(DATA EXTRACTS begins)

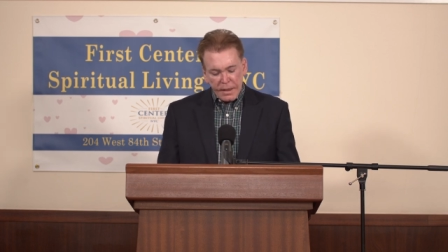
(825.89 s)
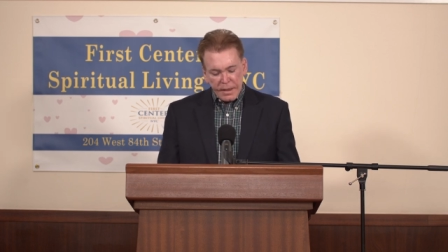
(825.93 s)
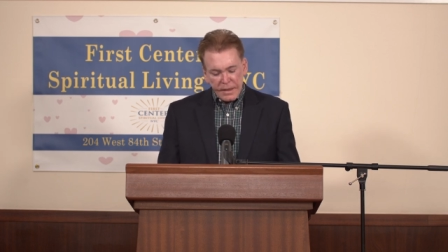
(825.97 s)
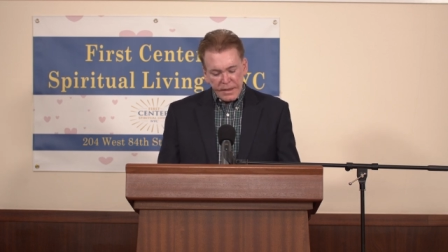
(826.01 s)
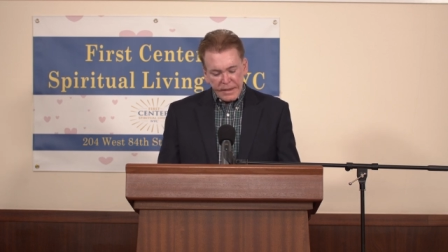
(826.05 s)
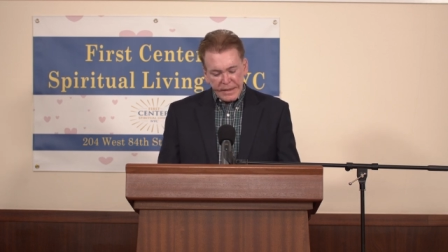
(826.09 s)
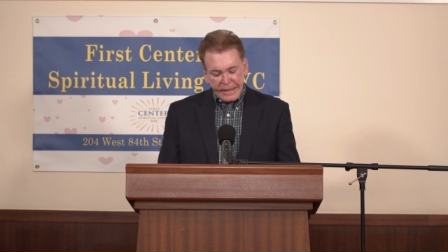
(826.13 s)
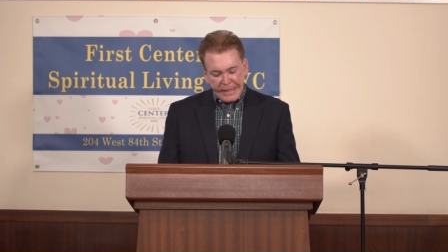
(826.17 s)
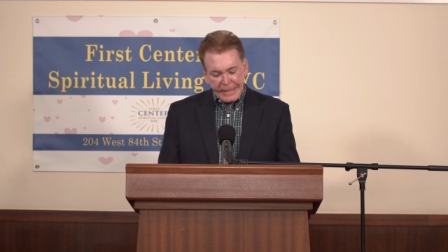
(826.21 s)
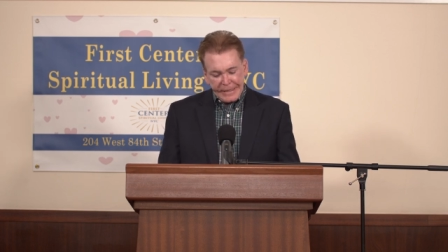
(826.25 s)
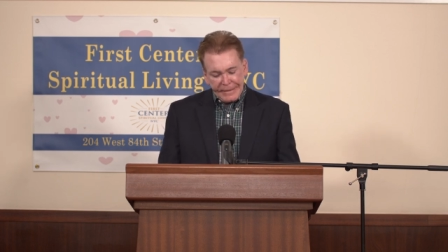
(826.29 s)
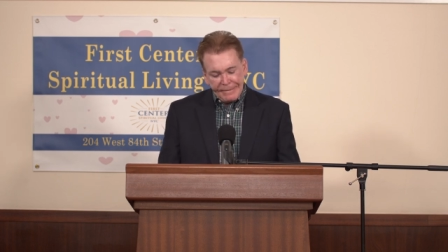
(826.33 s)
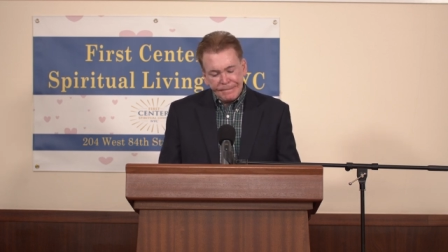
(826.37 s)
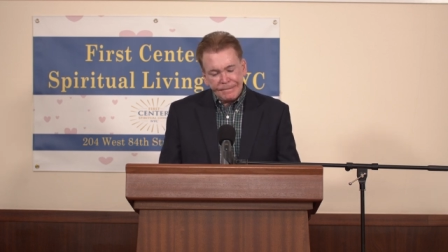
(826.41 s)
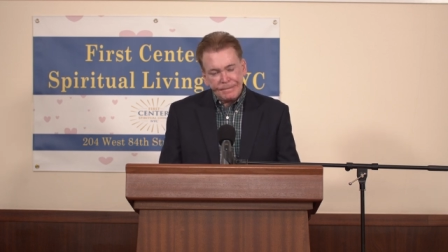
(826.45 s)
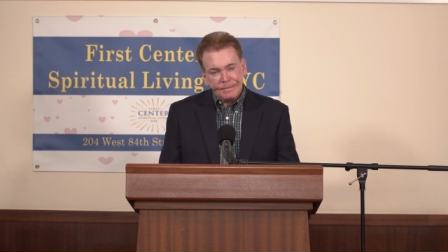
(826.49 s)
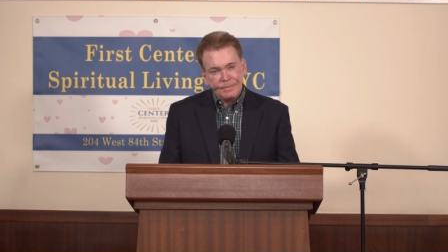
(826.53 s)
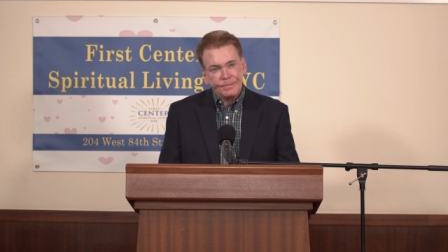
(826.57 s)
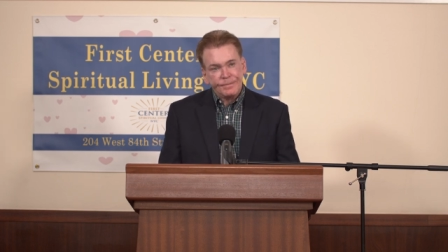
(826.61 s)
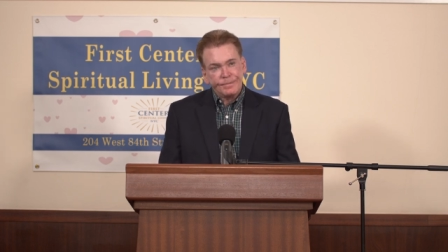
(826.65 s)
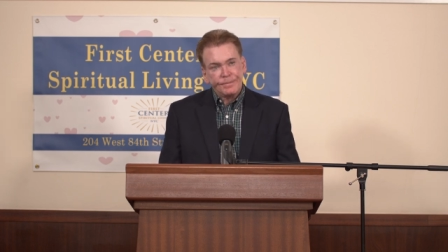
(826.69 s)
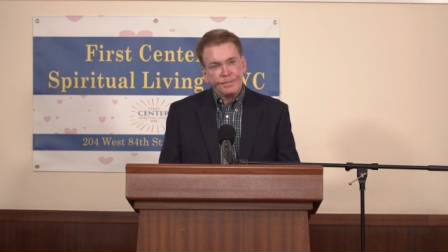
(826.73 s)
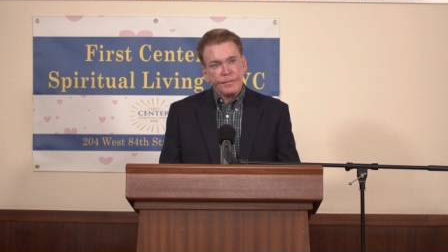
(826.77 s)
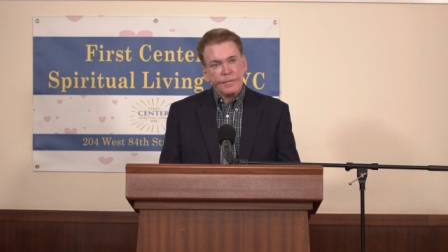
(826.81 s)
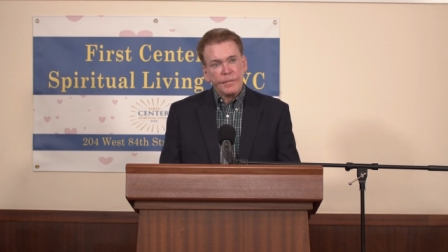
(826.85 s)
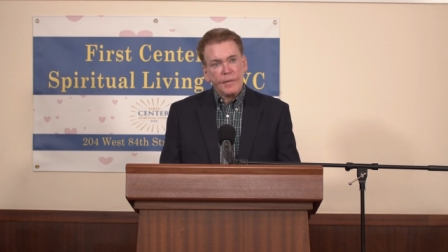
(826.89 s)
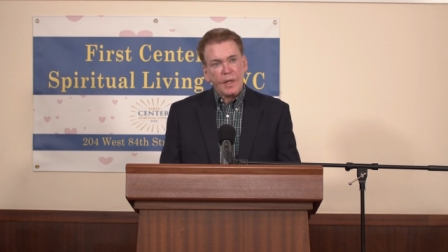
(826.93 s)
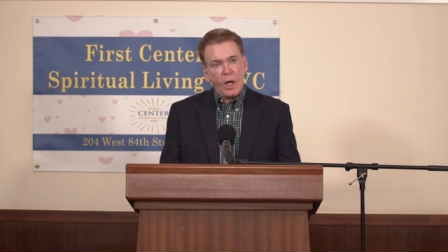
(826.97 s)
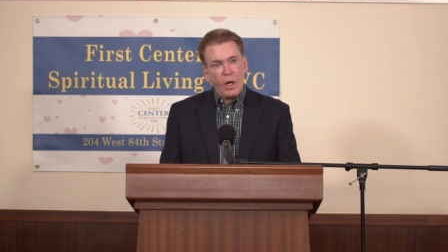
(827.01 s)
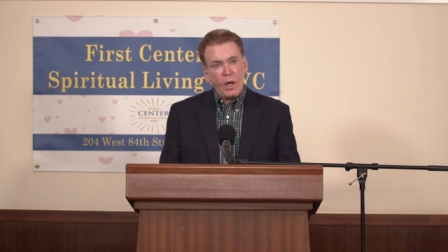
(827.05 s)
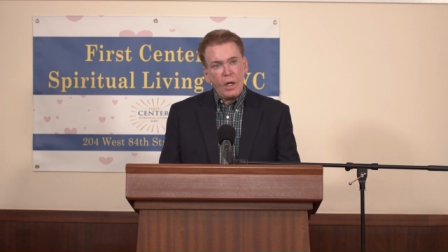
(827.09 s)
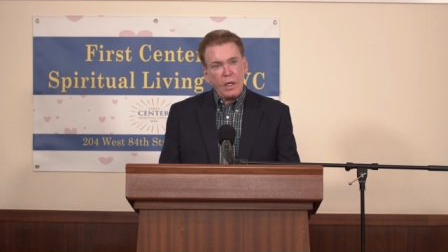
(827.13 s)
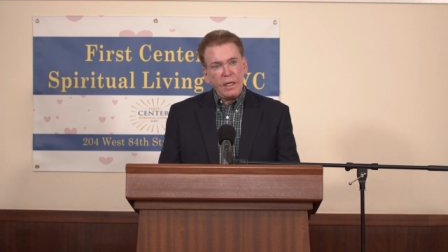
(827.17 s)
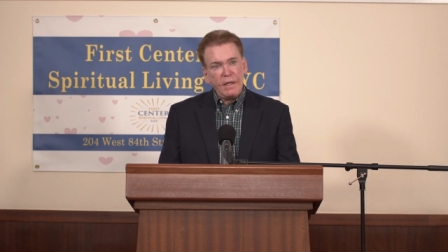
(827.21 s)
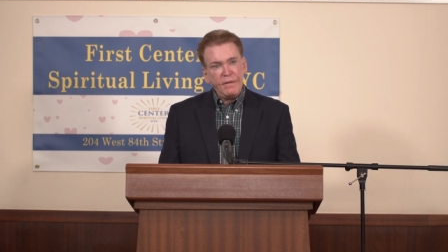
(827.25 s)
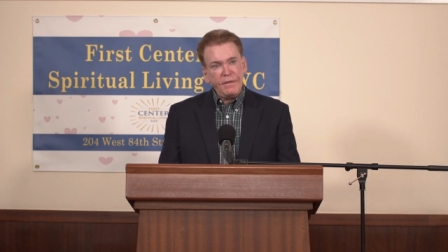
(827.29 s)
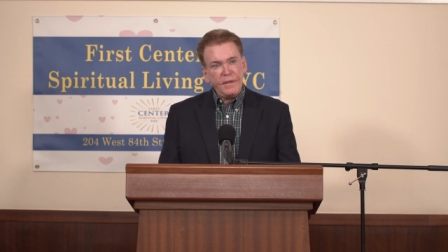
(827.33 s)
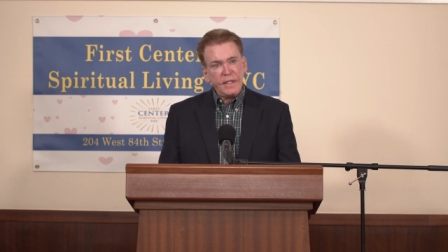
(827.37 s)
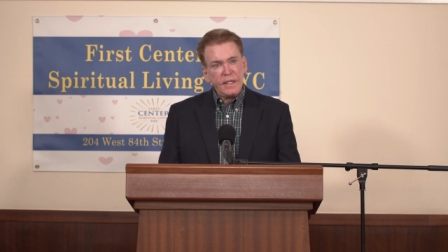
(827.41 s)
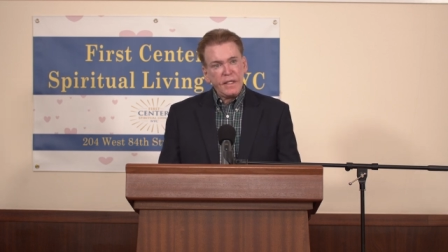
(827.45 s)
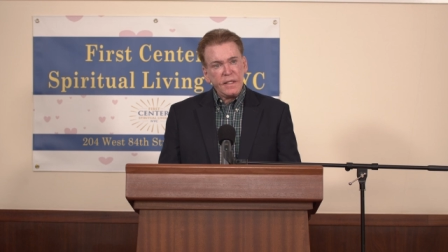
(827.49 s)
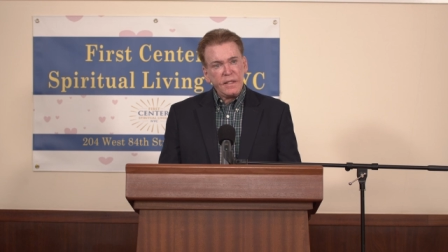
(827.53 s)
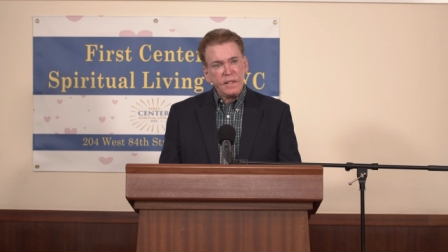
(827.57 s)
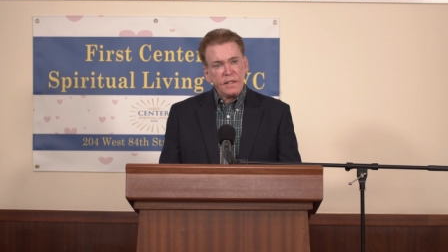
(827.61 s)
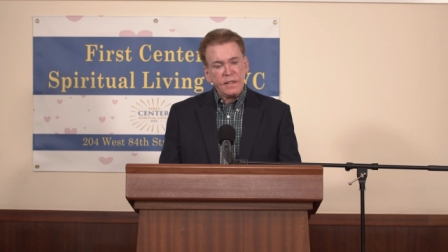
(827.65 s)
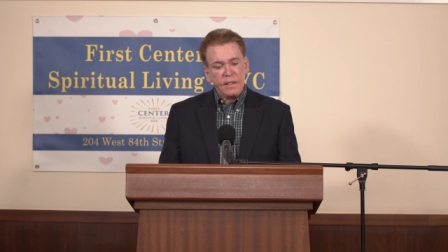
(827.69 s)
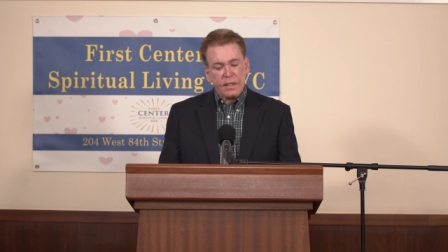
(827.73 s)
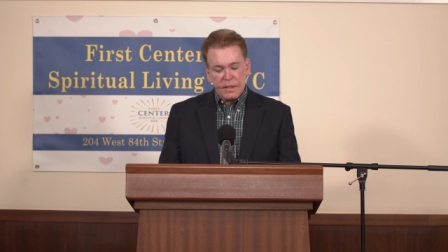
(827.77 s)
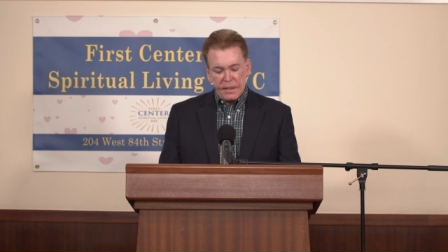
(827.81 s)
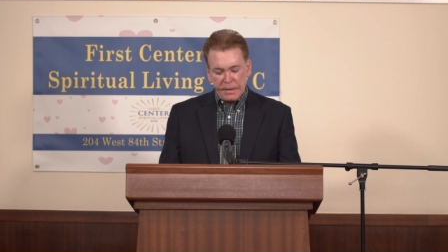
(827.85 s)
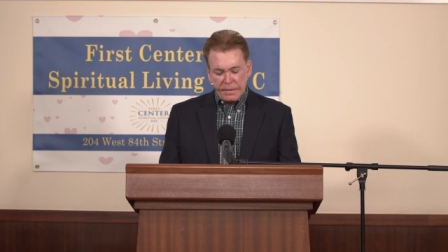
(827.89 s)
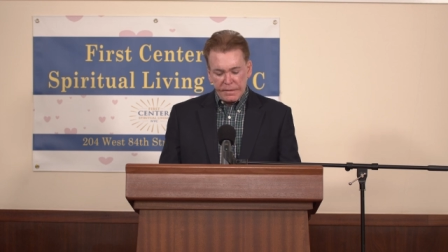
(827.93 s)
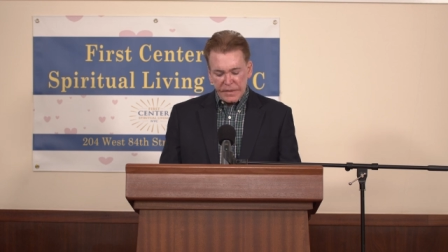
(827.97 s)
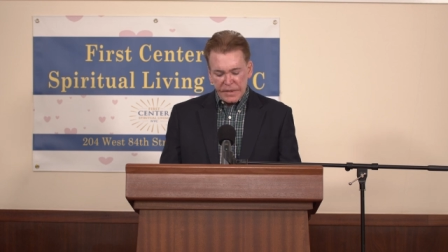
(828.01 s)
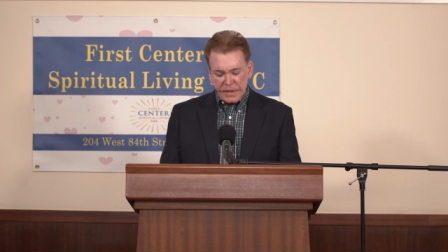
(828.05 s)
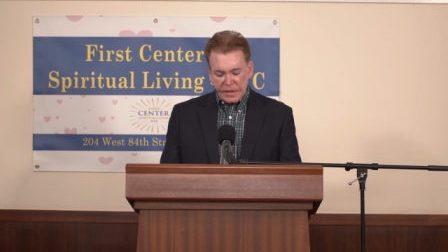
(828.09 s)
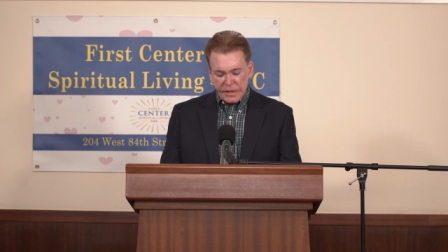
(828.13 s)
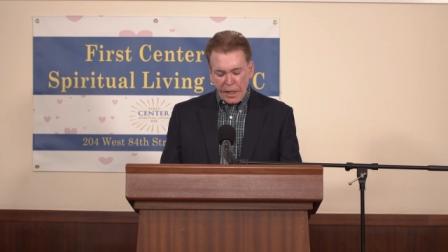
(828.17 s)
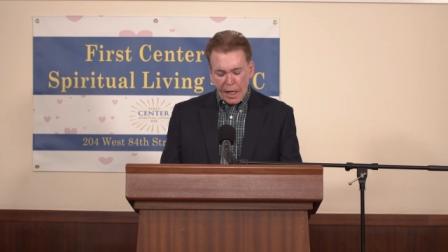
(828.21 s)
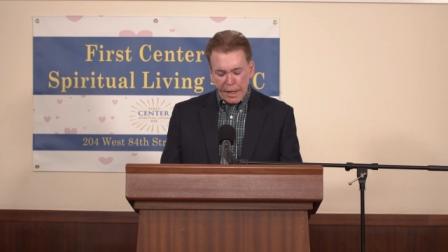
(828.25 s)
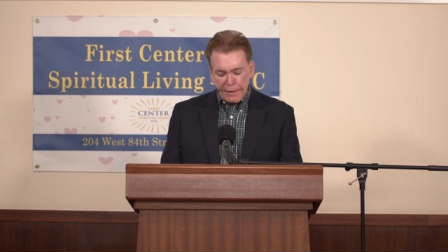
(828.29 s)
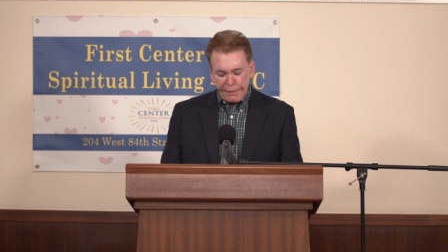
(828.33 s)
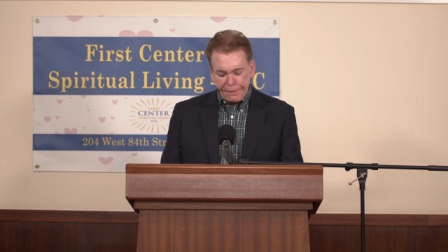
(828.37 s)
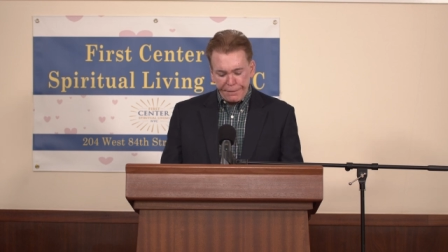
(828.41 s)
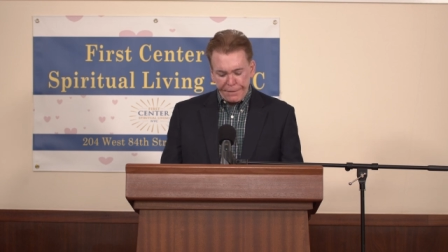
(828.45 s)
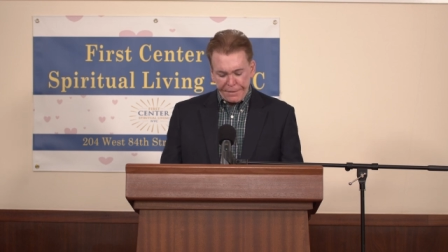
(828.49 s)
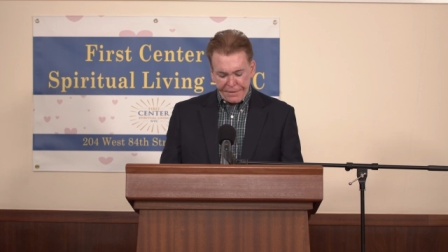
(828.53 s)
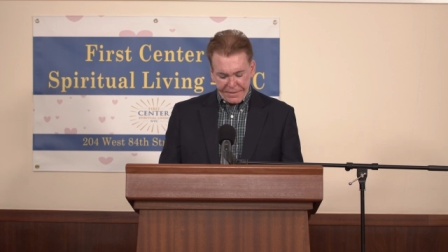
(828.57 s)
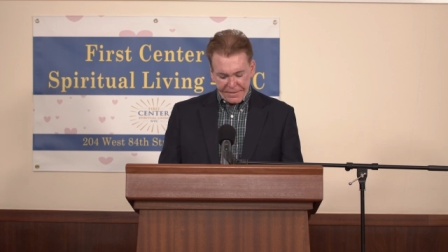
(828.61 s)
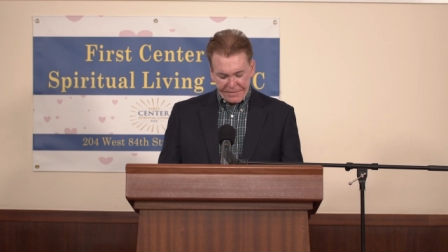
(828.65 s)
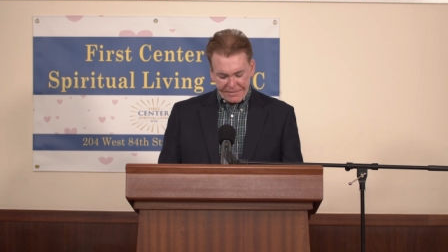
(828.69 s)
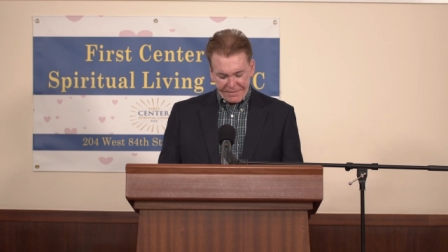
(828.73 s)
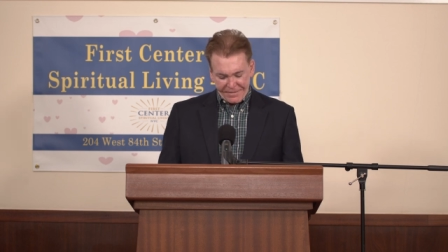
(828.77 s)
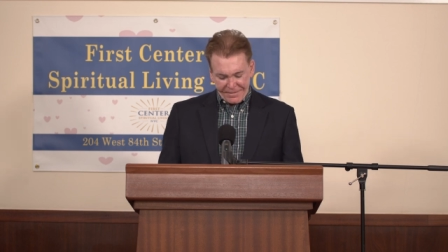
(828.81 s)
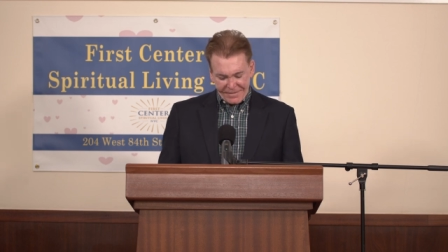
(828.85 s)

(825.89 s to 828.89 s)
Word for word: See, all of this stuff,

(DATA EXTRACTS ends)

PROBLEM TO SOLVE → Exactly as written, set down each line of the records, leaving out the pictures.

SOLUTION →
(825.89 s)
(825.93 s)
(825.97 s)
(826.01 s)
(826.05 s)
(826.09 s)
(826.13 s)
(826.17 s)
(826.21 s)
(826.25 s)
(826.29 s)
(826.33 s)
(826.37 s)
(826.41 s)
(826.45 s)
(826.49 s)
(826.53 s)
(826.57 s)
(826.61 s)
(826.65 s)
(826.69 s)
(826.73 s)
(826.77 s)
(826.81 s)
(826.85 s)
(826.89 s)
(826.93 s)
(826.97 s)
(827.01 s)
(827.05 s)
(827.09 s)
(827.13 s)
(827.17 s)
(827.21 s)
(827.25 s)
(827.29 s)
(827.33 s)
(827.37 s)
(827.41 s)
(827.45 s)
(827.49 s)
(827.53 s)
(827.57 s)
(827.61 s)
(827.65 s)
(827.69 s)
(827.73 s)
(827.77 s)
(827.81 s)
(827.85 s)
(827.89 s)
(827.93 s)
(827.97 s)
(828.01 s)
(828.05 s)
(828.09 s)
(828.13 s)
(828.17 s)
(828.21 s)
(828.25 s)
(828.29 s)
(828.33 s)
(828.37 s)
(828.41 s)
(828.45 s)
(828.49 s)
(828.53 s)
(828.57 s)
(828.61 s)
(828.65 s)
(828.69 s)
(828.73 s)
(828.77 s)
(828.81 s)
(828.85 s)

(825.89 s to 828.89 s)
Word for word: See, all of this stuff,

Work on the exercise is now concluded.